# sleuth channel coming soon to Directv



## lee espinoza (Aug 21, 2002)

just got an email from sleuth channel about coming to directv here is the reply

from Nichols, Stephanie P (NBC Universal, CNBC)
Thank you for your comments regarding our new service, Sleuth. Sleuth will be available on DirecTV in the coming months.
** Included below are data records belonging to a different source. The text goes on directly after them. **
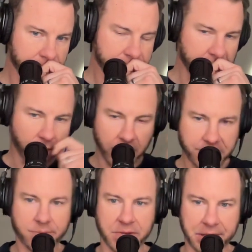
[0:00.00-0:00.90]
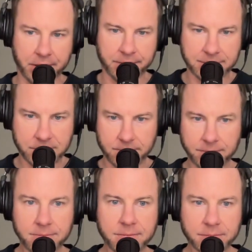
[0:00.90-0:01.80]
the question becomes,
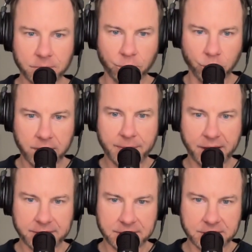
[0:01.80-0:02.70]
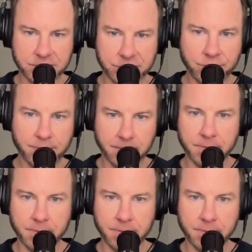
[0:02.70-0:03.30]
what about this new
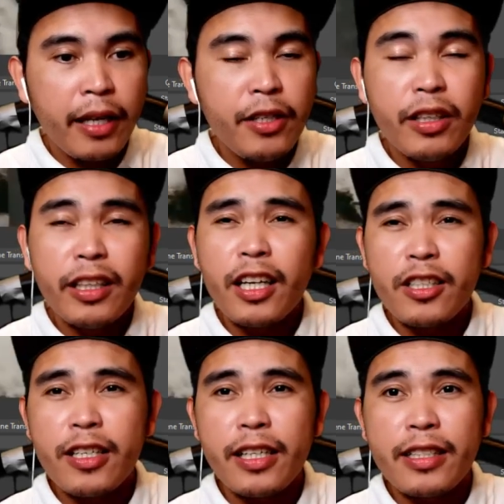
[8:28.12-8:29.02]
And you can
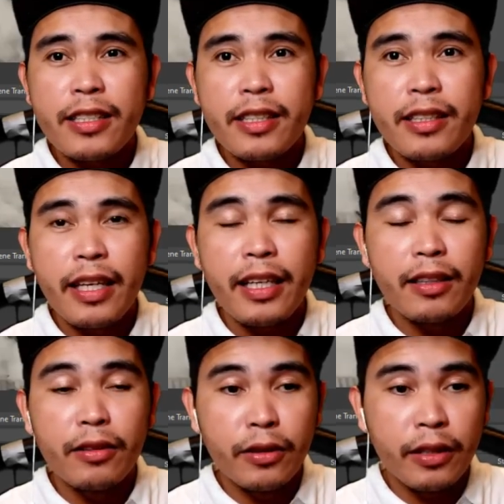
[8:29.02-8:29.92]
actually
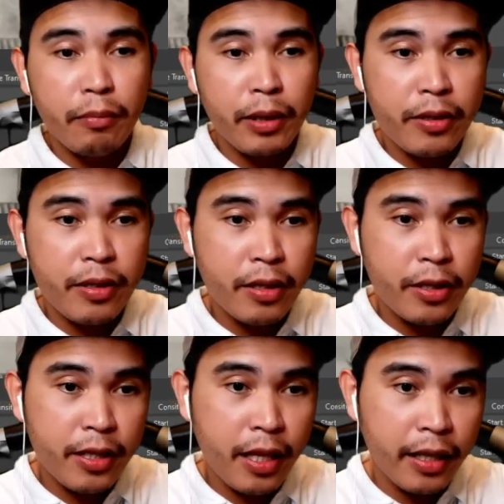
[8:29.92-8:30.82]
take a look on it, because
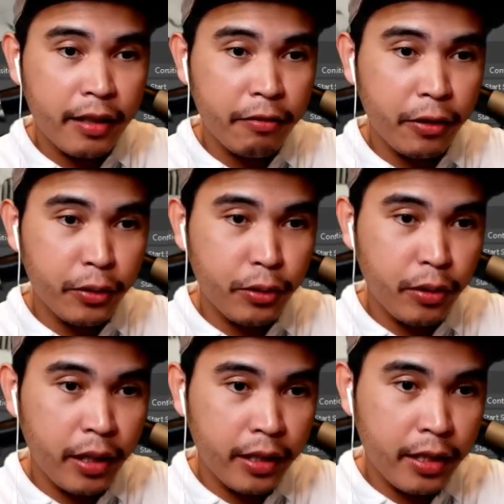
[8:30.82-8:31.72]
there's like
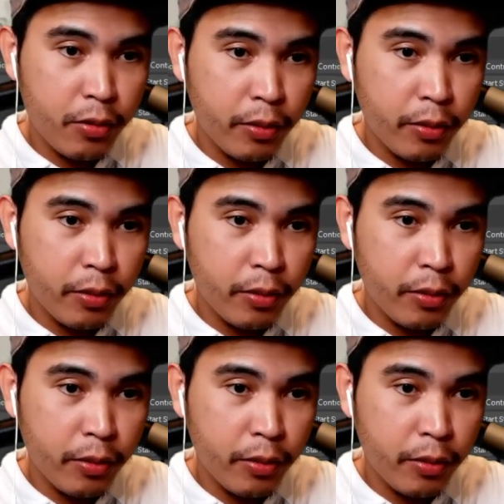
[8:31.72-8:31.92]
photo, like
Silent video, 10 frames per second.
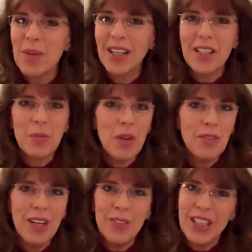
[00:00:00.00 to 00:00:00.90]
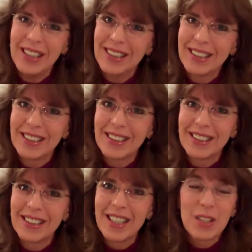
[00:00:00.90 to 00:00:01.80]
Smiling's my favorite.
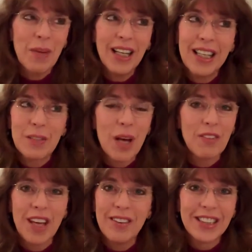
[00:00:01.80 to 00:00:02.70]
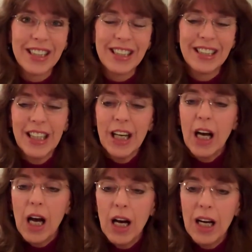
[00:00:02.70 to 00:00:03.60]
Smiling's my favorite.
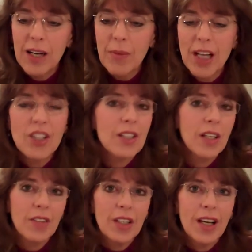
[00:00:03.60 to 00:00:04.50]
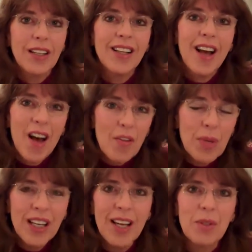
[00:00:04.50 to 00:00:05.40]
I just love it. I
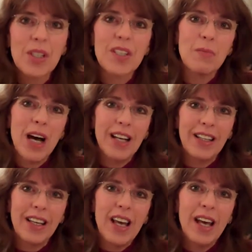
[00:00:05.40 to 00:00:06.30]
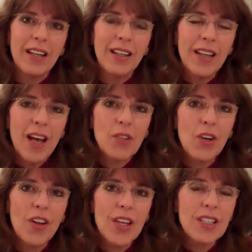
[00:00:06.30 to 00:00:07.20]
love being able to smile again
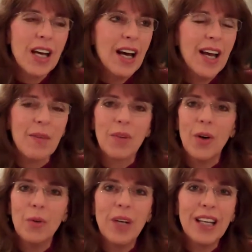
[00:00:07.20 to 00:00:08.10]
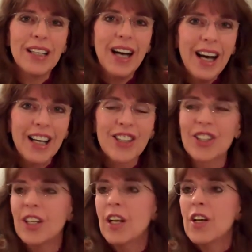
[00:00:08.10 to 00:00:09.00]
after all that time. Oh my
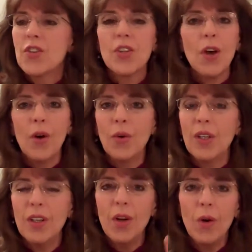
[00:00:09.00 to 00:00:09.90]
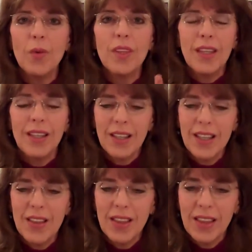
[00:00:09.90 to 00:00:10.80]
gosh. So,
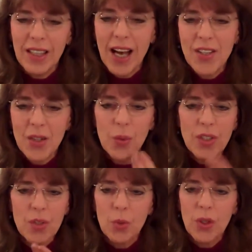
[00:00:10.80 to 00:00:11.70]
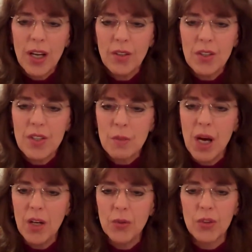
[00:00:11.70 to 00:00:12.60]
the consequences were I couldn't
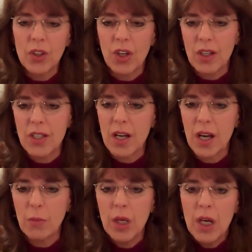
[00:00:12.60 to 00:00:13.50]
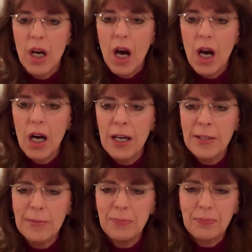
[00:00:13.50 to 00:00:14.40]
smile for a long
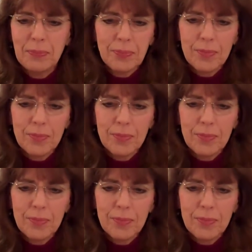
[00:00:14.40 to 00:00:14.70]
time.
Also please check out www.sleuthchannel.com for all new information on Sleuth.

http://www.satelliteguys.us/showthread.php?t=51346


----------



## ebonovic (Jul 24, 2001)

Okay... the channel looks "hokey" but I like what I saw on the first page, from a point of view of being able to DVR some of my favorite classics...

Pretty cool... Kinda looks like a NickAtNight, but specifically for Cop/PI/Law type shows...


----------



## mckin (Jan 15, 2006)

SLEUTH ANNOUNCES DISTRIBUTION DEALS WITH DIRECTV AND ECHOSTAR
Released by Sleuth

SLEUTH ANNOUNCES DISTRIBUTION DEALS WITH DIRECTV AND ECHOSTAR 

Additional Carriage Agreements with Time Warner Cable and Knology, Among Others Put Sleuth in more than 22 million homes by Summer 2006 

Englewood Cliffs, NJ - January 12, 2006 - NBC Universal Cable Entertainment's new crime/mystery/suspense network, Sleuth, will launch on satellite TV providers, DIRECTV this Spring and on EchoStar's DISH Network by Summer 2006, the announcement was made today by David Zaslav, President NBCU Cable and Jeff Gaspin, President NBCU Cable Entertainment, Digital Content and Cross-Network Strategy. 
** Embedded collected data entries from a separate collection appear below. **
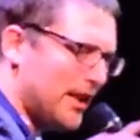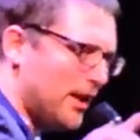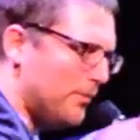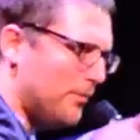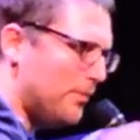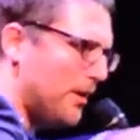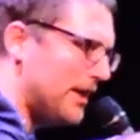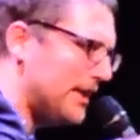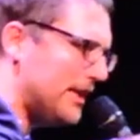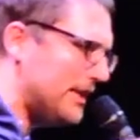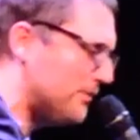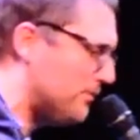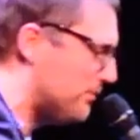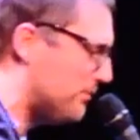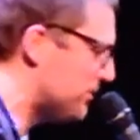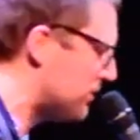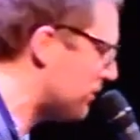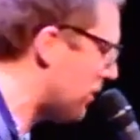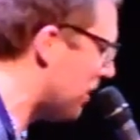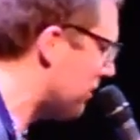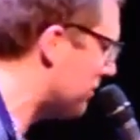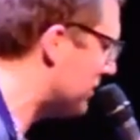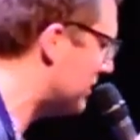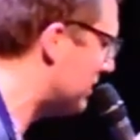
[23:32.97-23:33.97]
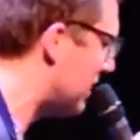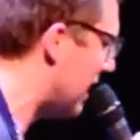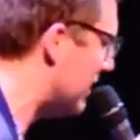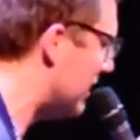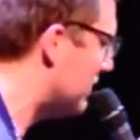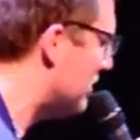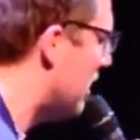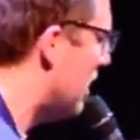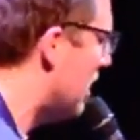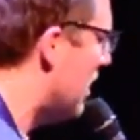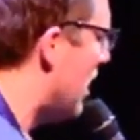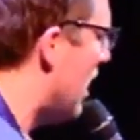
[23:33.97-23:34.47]
but all
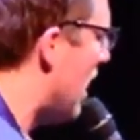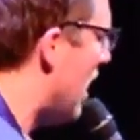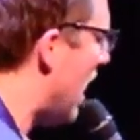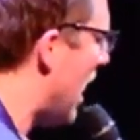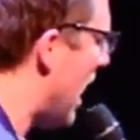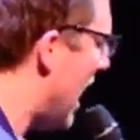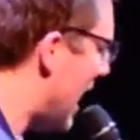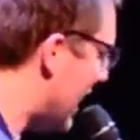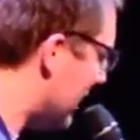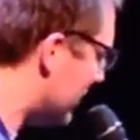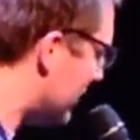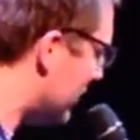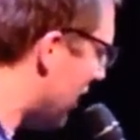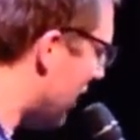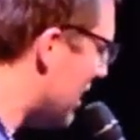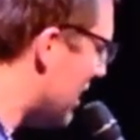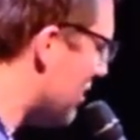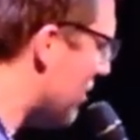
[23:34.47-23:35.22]
right, so anyway.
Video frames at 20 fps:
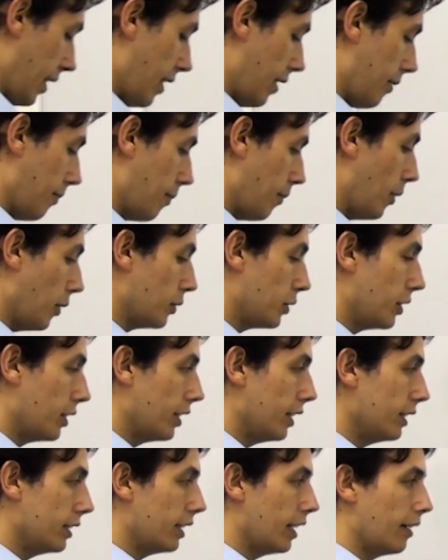again, most
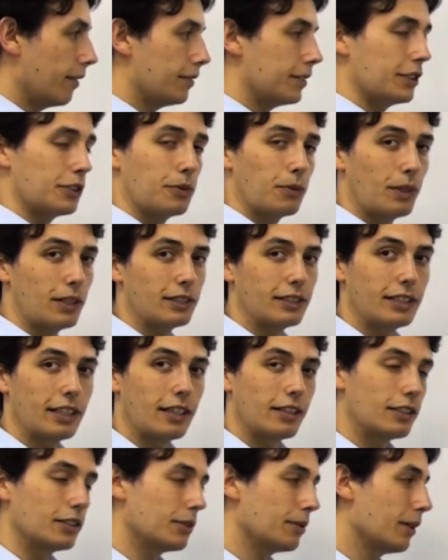of these have just one
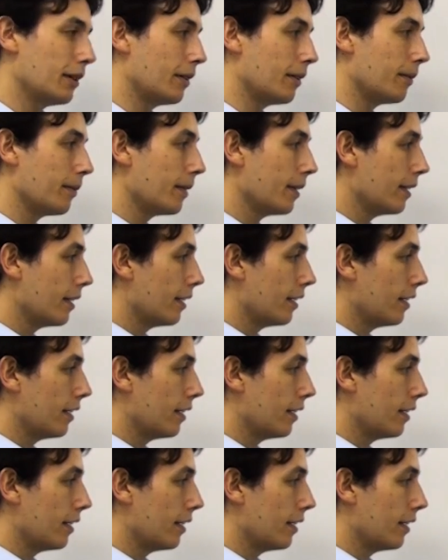sound as well.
Sleuth, the 24-hour channel -- dedicated to the crime, mystery and suspense genres debuted January 1 to more than 5 million subscribers through previous distribution deals with Time Warner Cable, Knology and others, bringing the network's distribution to more than 22 million homes by Summer 2006. 
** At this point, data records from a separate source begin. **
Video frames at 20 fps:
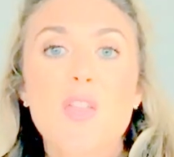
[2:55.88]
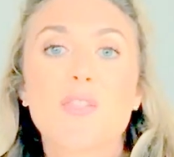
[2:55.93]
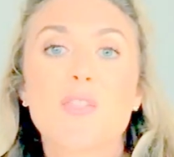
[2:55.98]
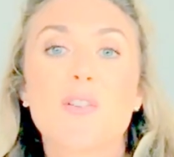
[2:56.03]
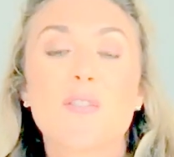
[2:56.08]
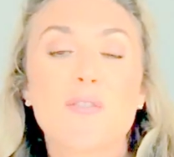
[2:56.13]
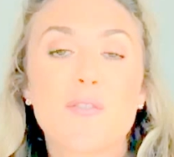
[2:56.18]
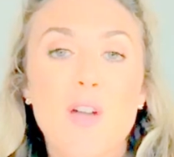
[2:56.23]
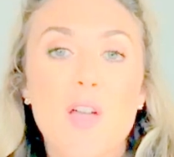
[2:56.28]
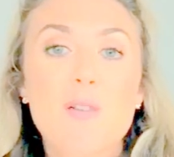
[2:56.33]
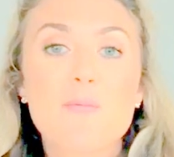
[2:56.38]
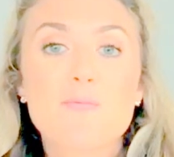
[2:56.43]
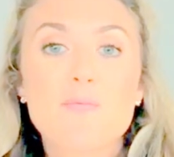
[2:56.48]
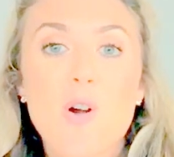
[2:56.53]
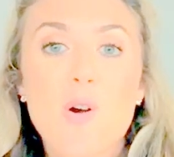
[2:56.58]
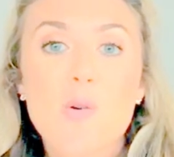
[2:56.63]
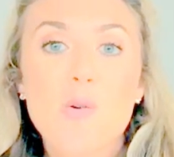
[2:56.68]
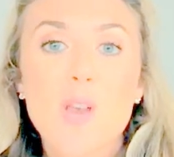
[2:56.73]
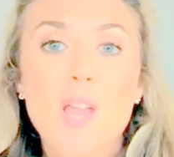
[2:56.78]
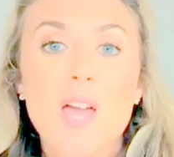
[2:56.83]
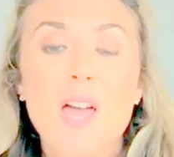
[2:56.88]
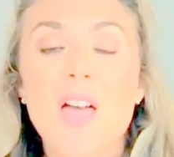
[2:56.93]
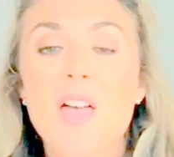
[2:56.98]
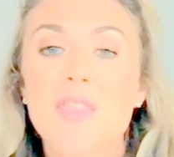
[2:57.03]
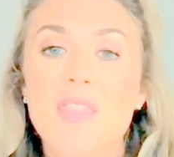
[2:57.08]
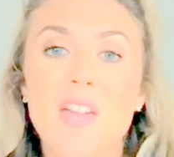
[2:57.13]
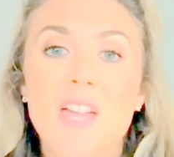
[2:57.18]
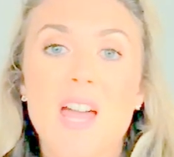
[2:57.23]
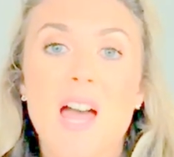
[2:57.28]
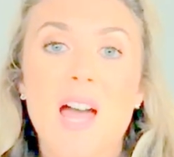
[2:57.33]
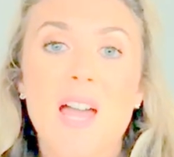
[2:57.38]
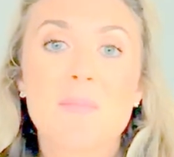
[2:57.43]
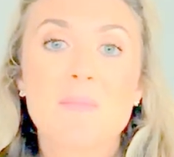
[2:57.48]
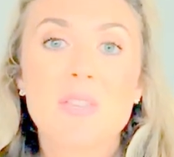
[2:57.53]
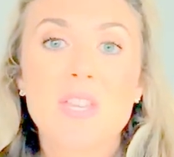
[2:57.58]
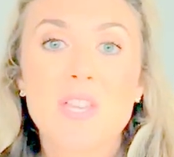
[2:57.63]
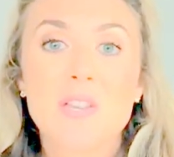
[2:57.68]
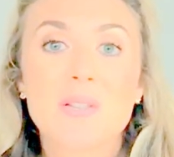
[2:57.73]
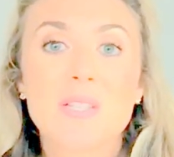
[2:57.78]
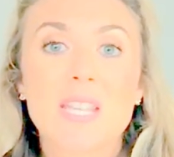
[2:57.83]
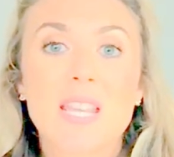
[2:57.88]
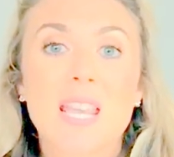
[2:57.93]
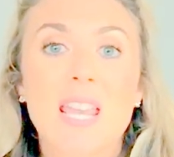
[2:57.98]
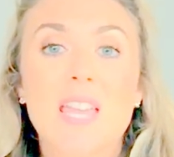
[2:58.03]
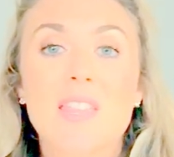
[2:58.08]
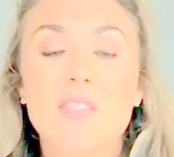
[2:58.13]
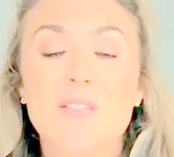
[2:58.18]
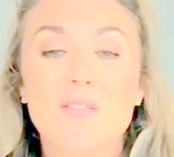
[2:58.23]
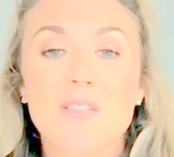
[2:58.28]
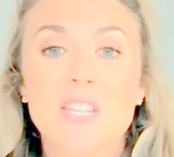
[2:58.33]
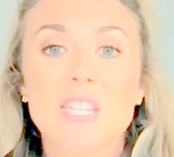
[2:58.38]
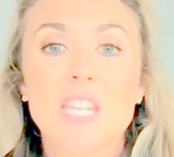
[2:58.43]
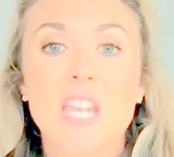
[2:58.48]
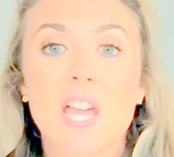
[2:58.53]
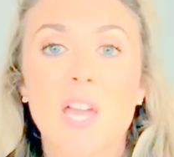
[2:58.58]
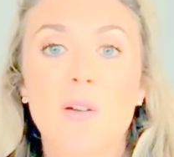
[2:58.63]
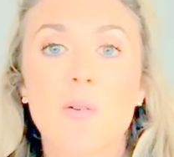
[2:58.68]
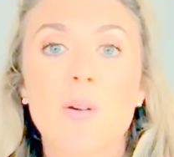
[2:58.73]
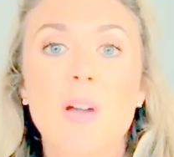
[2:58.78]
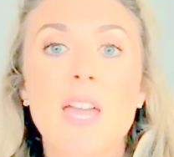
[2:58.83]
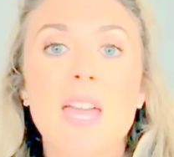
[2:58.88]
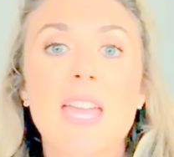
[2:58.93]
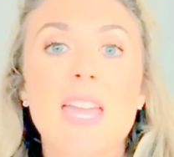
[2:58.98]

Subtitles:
The foam roller that I'm using in the video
"The major support from our distributors out of the box for Sleuth is reflective of the popularity of the crime/mystery genre," commented Zaslav. "Our research and discussions with our affiliates showed us that this was a network that they would be interested in and this recent announcement demonstrates that. We appreciate the support of our affiliates." 

"We had a number of goals when we began discussing the launch of a crime, suspense and mystery channel - to create something special for viewers who love this popular and enduring genre, to utilize our extensive library of great crime dramas and to offer a channel that cable operators would embrace, said Gaspin. We are thrilled to be achieving these goals and in a position where Sleuth can be seen in more than twenty-two million homes." 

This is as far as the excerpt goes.